Goal of the exercise: No pictures are to be included when the entries below are reproduced exactly.

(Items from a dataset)

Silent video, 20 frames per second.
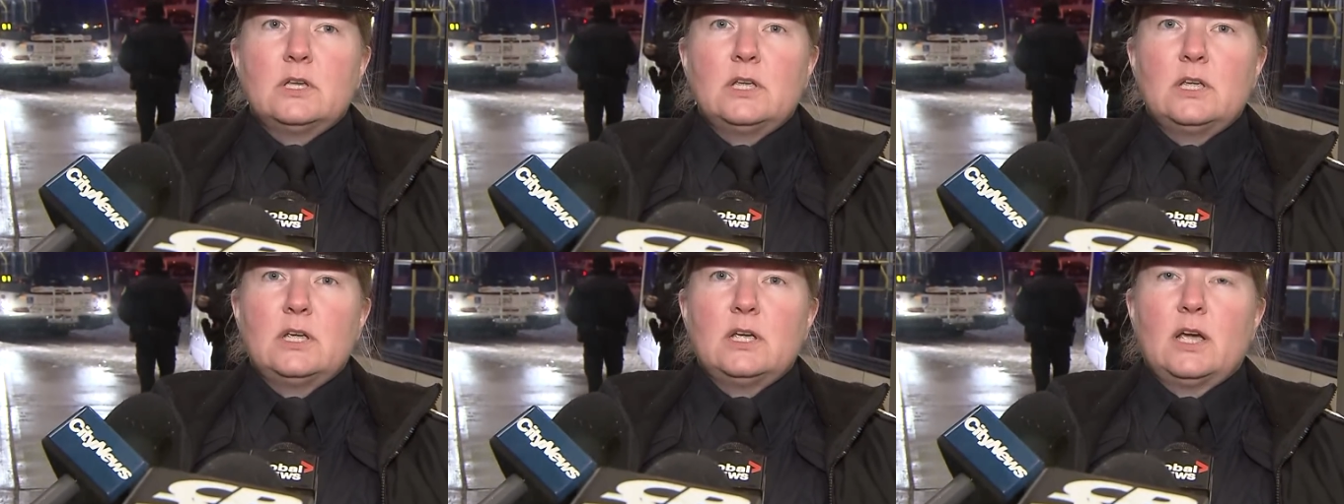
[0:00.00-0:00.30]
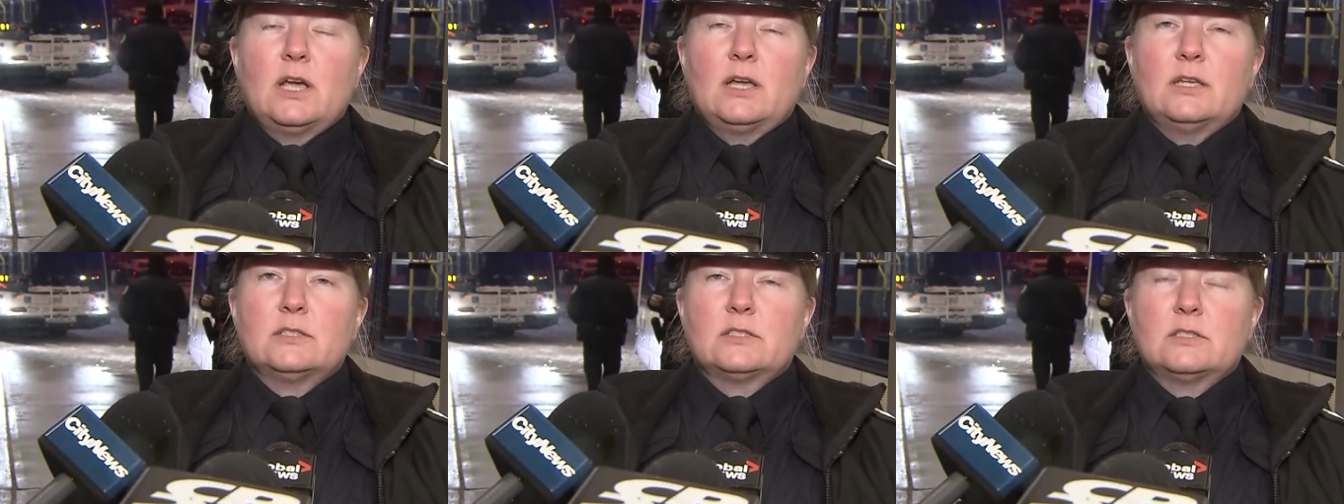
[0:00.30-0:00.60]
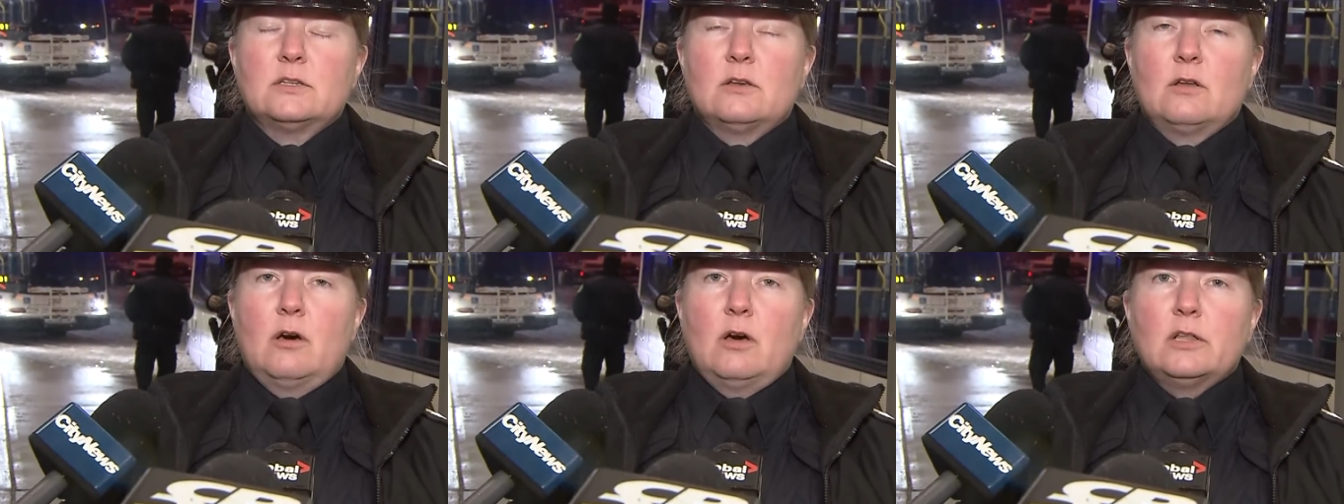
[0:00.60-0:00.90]
He
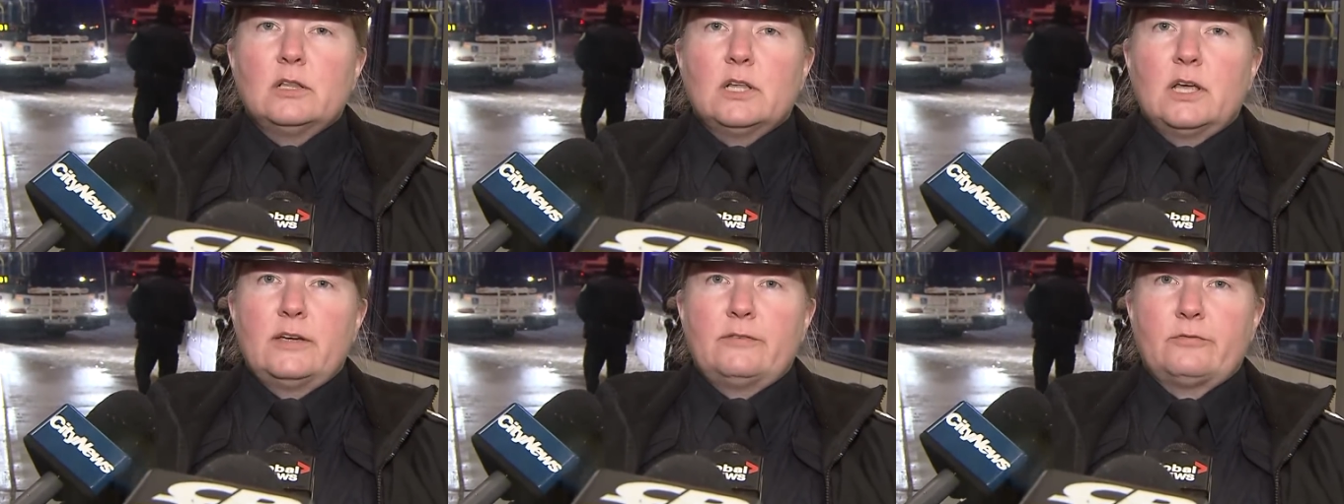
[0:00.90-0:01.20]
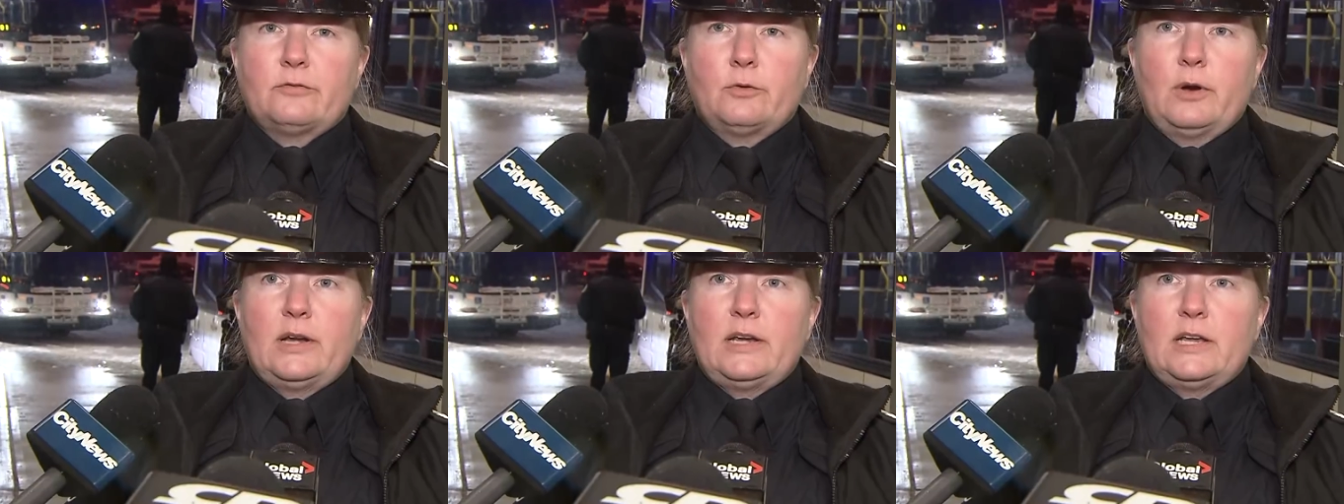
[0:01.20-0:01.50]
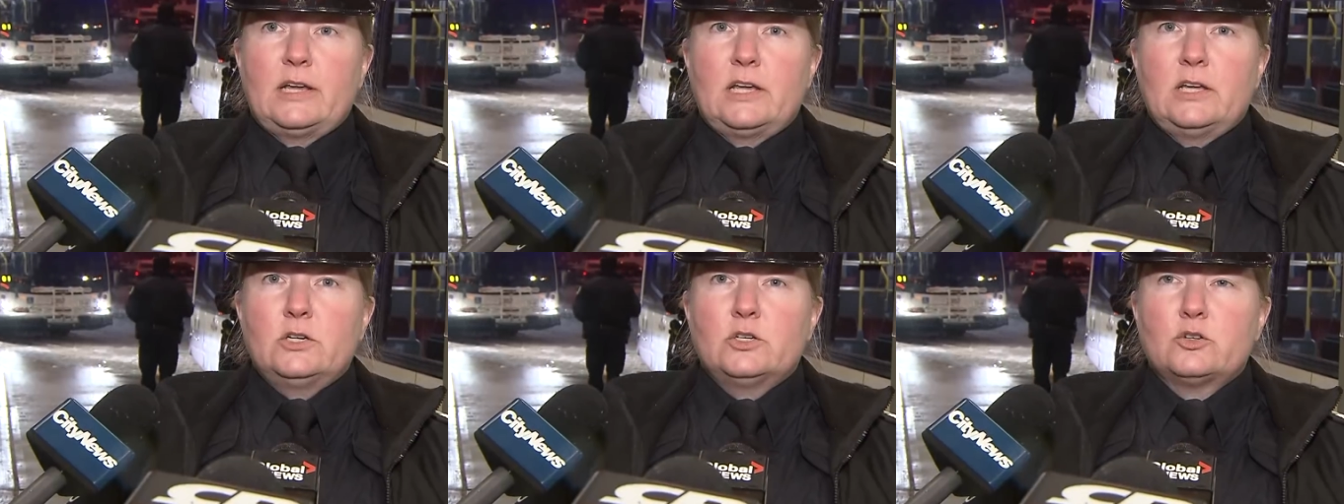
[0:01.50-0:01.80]
has
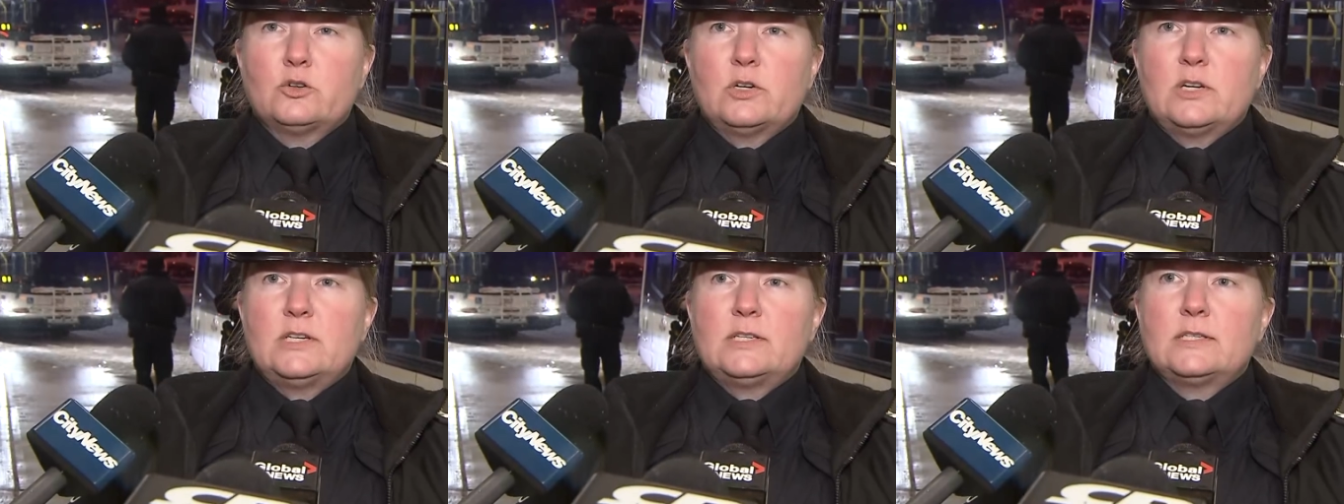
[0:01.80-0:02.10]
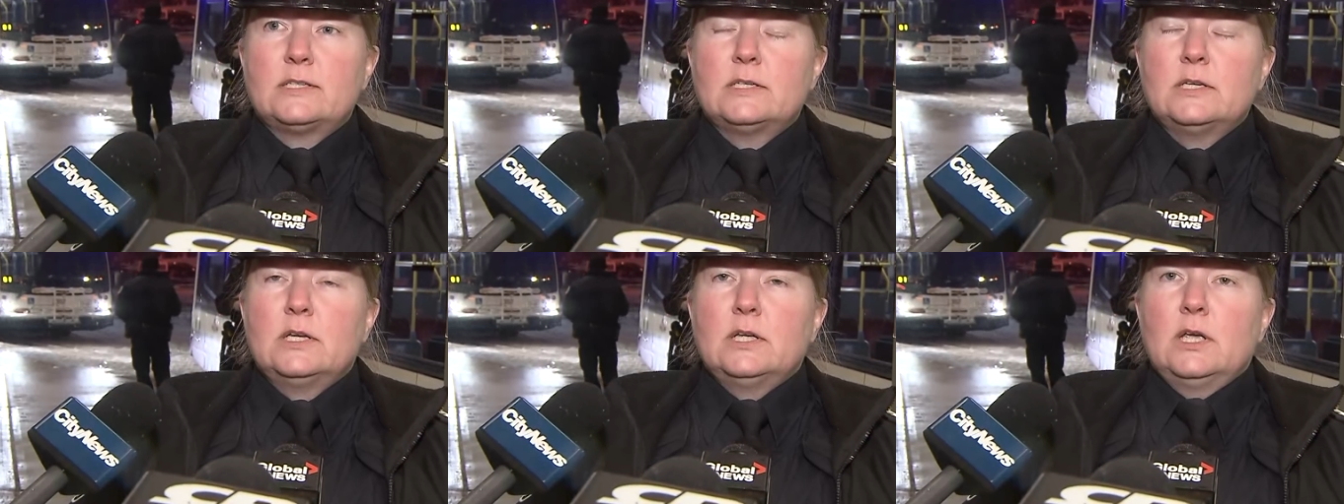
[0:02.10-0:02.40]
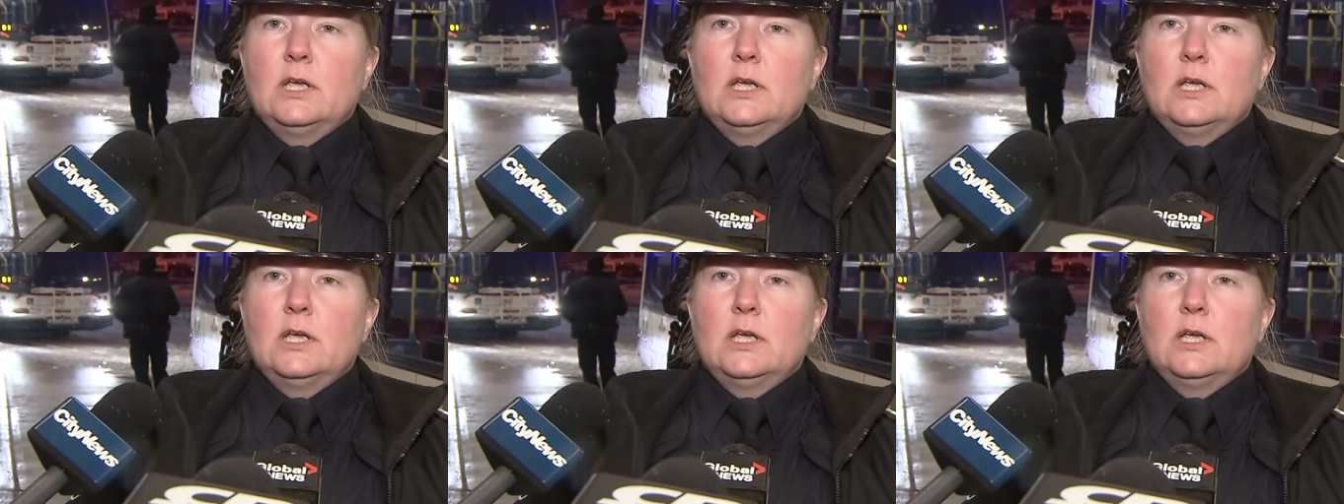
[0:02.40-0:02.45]
non-life-threatening injuries.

Response area:
Silent video, 20 frames per second.
[0:00.00-0:00.30]
[0:00.30-0:00.60]
[0:00.60-0:00.90]
He
[0:00.90-0:01.20]
[0:01.20-0:01.50]
[0:01.50-0:01.80]
has
[0:01.80-0:02.10]
[0:02.10-0:02.40]
[0:02.40-0:02.45]
non-life-threatening injuries.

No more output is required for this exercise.